§ Problem to work on
Once the pictures are set aside, copy the data below exactly as it stands.

*** Opening Supplied records ***

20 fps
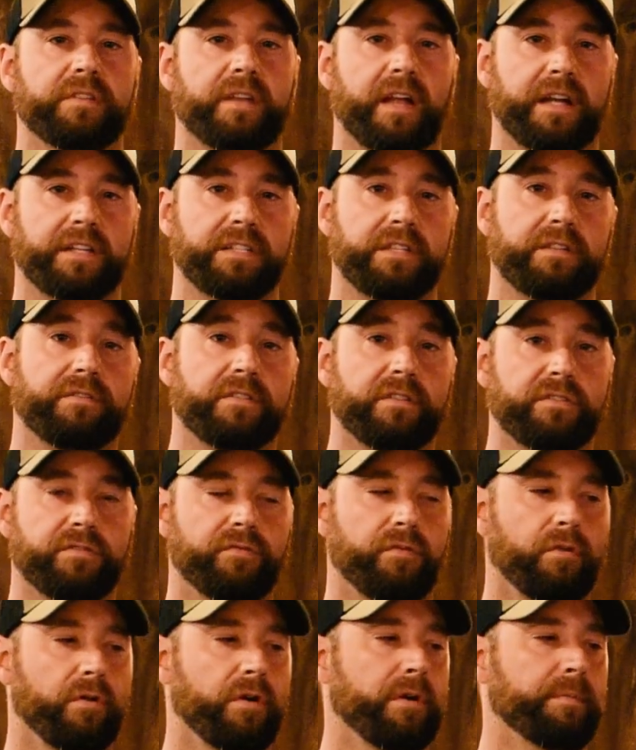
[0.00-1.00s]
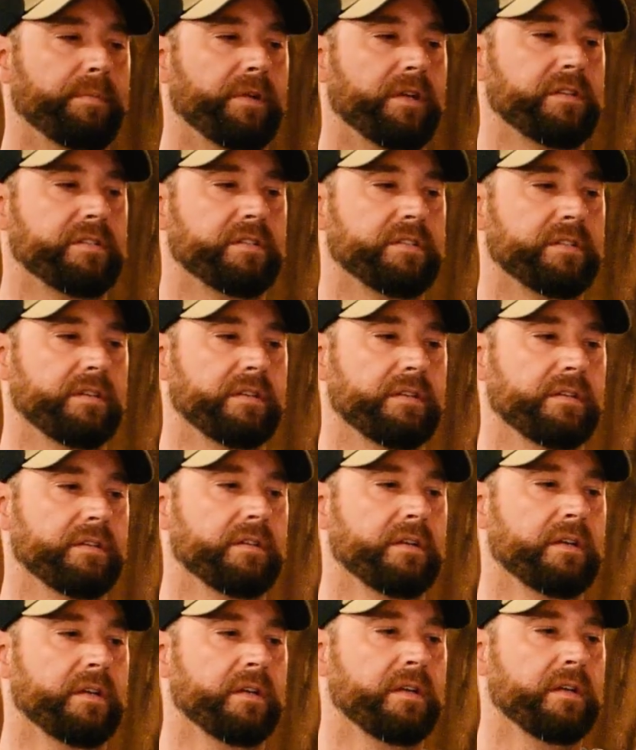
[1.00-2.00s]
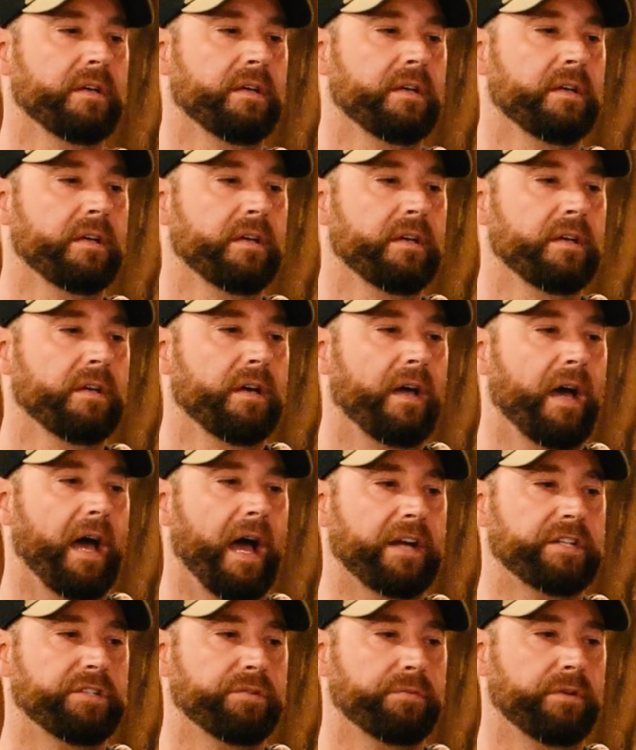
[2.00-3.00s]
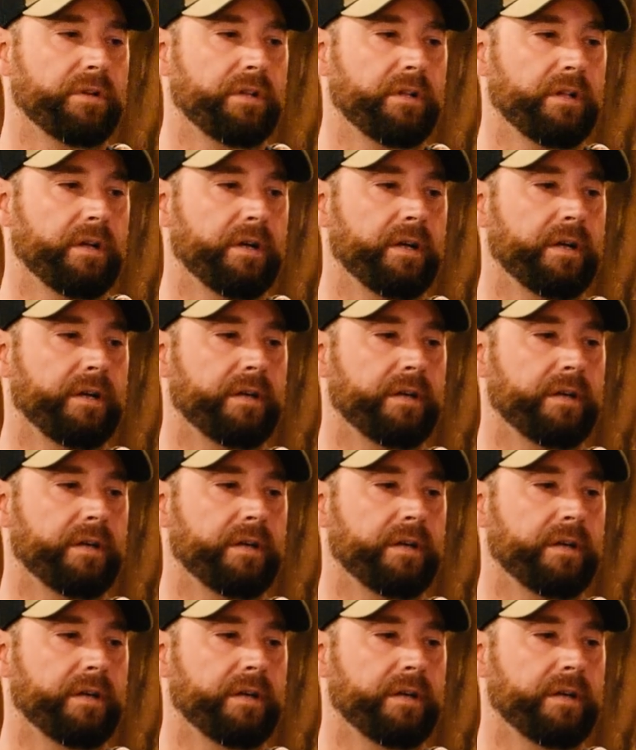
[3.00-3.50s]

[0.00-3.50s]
It actually fits 4 because the actual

*** Closing Supplied records ***

§ Result of the exercise
20 fps
[0.00-1.00s]
[1.00-2.00s]
[2.00-3.00s]
[3.00-3.50s]

[0.00-3.50s]
It actually fits 4 because the actual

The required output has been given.